Le lexique, lui, est parasité remplacé par le globish : « booster », « impacter », hideux ersatz, incompréhensibles, inusités dans la littérature française du 21e siècle, remplaçant « accroître », « intensifier » ou… ; et « affecter, toucher »…

Plus insidieusement microbiens corrupteurs de la syntaxe, ou contenance de la langue, de nouveaux emplois dans les prépositions désorientent notre sens : « Il habite sur Paris ». Comment la langue vivante en est-elle « arrivée » à « aller sur Marseille » ? Branle de l’esprit de la langue, ébranlé par quoi ? Mon exemple suivant suggère que le phénomène langagier est passé sous le régime de la publicité[2] comme tout autre produit… dérivé. Déjà le précédent rapprochait l’emploi de « Pôle emploi ». La langue au chômage… La préposition « avec », suppôt de la pensée et de la poétique (préfixe cum) est en train de périr sous la publicité : « Vous regardez la météo avec… Ikéa ou Carrefour » ! Or il n’en est rien ; mais on me l’injecte. N’importe quoi avec n’importe quoi… Ce que le Surréalisme, qui (rappelons-le) signifie maintenant pour l’opinion « non-sens » ou « contre-sens », n’était justement pas parvenu à provoquer (le chaos) échoit.

Un mot sur les pronoms et les prénoms. Le libéralisme mondialisé s’adresse à deux personnes :

  1. « Vous ». Votre argent m’intéresse. Votre week-end sera ensoleillé. Car la météo est devenue psychologique aux ordres du marché. Autre délinquance.
  2. « Je ». Parce que je le vaux bien. J’ai perdu quinze kilos en huit jours. C’est moi, Jacqueline ou Karina, John ou Jean, qui vous le dis. Seul le puissant (Macron, Mbappé, Pujadas, Ghosn) a un nom. L’anonyme pronomisé pourra prendre sa retraite sur le simulateur universel.

 

Leçon de choses

Comment peut-on avoir sous les yeux sans voir ?

Car il n’arrive pas qu’il y ait « des incendies en Australie ». Mais clairement que « l’Australie est en feu ». Pour la première fois un continent (soit : la Terre) brûle. Et Monsieur Tartempion (Trump, Bolsanaro, Poutine…) ne « croit » pas au réchauffement climatique ! Par confusion de la « planète » et de la Terre.

C’est donc bien le tout qui est en question ; le rapport de la partie au tout.
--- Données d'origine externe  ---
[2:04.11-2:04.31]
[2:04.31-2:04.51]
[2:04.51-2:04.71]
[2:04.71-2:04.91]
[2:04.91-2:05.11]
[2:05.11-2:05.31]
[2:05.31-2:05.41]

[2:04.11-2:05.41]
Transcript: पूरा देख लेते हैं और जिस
La question n’est pas de « la métonymie », mais celle du sens propre figurant : comment le tout transfigure la partie et se donne à voir (Eluard) ; ni signe ni symbole, mais la chose même. Le monde dans la chose. Affaire du « poème »… Le tout est comme cette chose dite. Le peu-visible dans le visible est à dire pour être. Appelez ça « l’invisible », si vous préférez. Il est (dit) en étant-comme ce qui le figure.
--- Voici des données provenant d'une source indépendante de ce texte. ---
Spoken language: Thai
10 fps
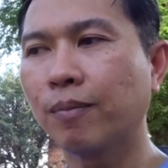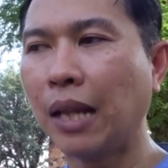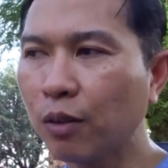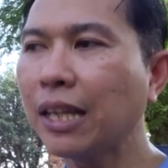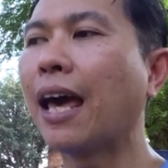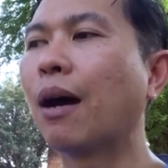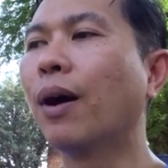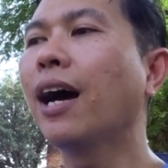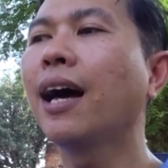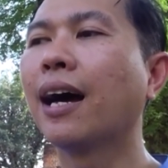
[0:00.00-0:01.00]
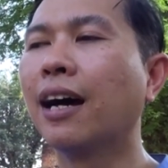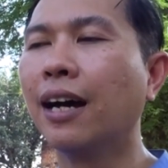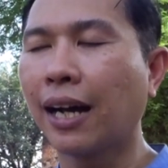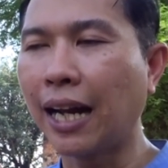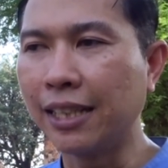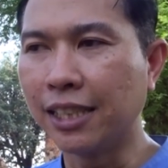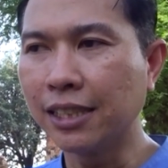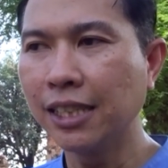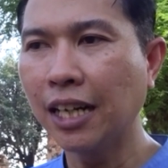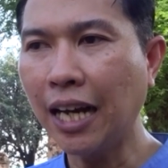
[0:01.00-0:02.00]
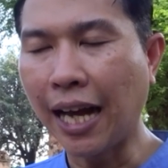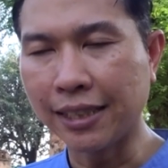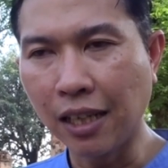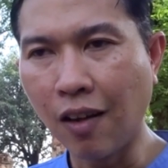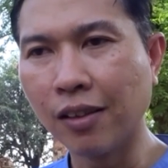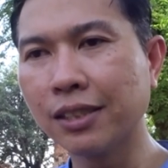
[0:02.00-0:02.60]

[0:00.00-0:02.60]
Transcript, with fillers: แล้วแต่ว่าใครจะเชื่อก็อาจจะลอง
Seule l’éco-logie voit cela. La « connaissance scientifique » ne reconnaît pas ce qui est. Mais l’œuvre littéraire, picturale, musicale… le peut. Je la reconnus, « c’était Venise », dit Proust, et il ne regarde pas une photo.

 

PS – Bien entendu ce propos n’est pas « académique » réactionnaire. Il se soucie d’une autre conservation/transformation. Le génie de la langue (ici la française) se déploie en traduction et en néologisation. « Ma » langue est celle « où je me permets des choses » (Arendt) – pour continuer à voir à travers elle. La grande affaire – historiale plus que diachronique – est donc néologique. Y compris dans les syntagmes populaires : « déjà que » (qui n’est pas en première position dans la Grevisse), en provenance de la langue populaire (« Déjà qu’t’es moche, tu vas pas en plus »…) peut dicter l’écriture.

 

Michel Deguy

 


 

Notes

 

[1] De même que le verbal « écrire », le substantif « écrivain » n’est pas masculin en français. Mais épicène. « Homme » pas plus qu’homo, ne désigne le mâle, mais l’être humain parlant.

 

[2] Occasion pour couvrir de ridicule et d’opprobre les prix en « 99 cents ». Achetez le nouveau modèle à 9,99 euros. En ce qui me concerne, je refuse d’acheter quoi que ce soit à « …, 99 ».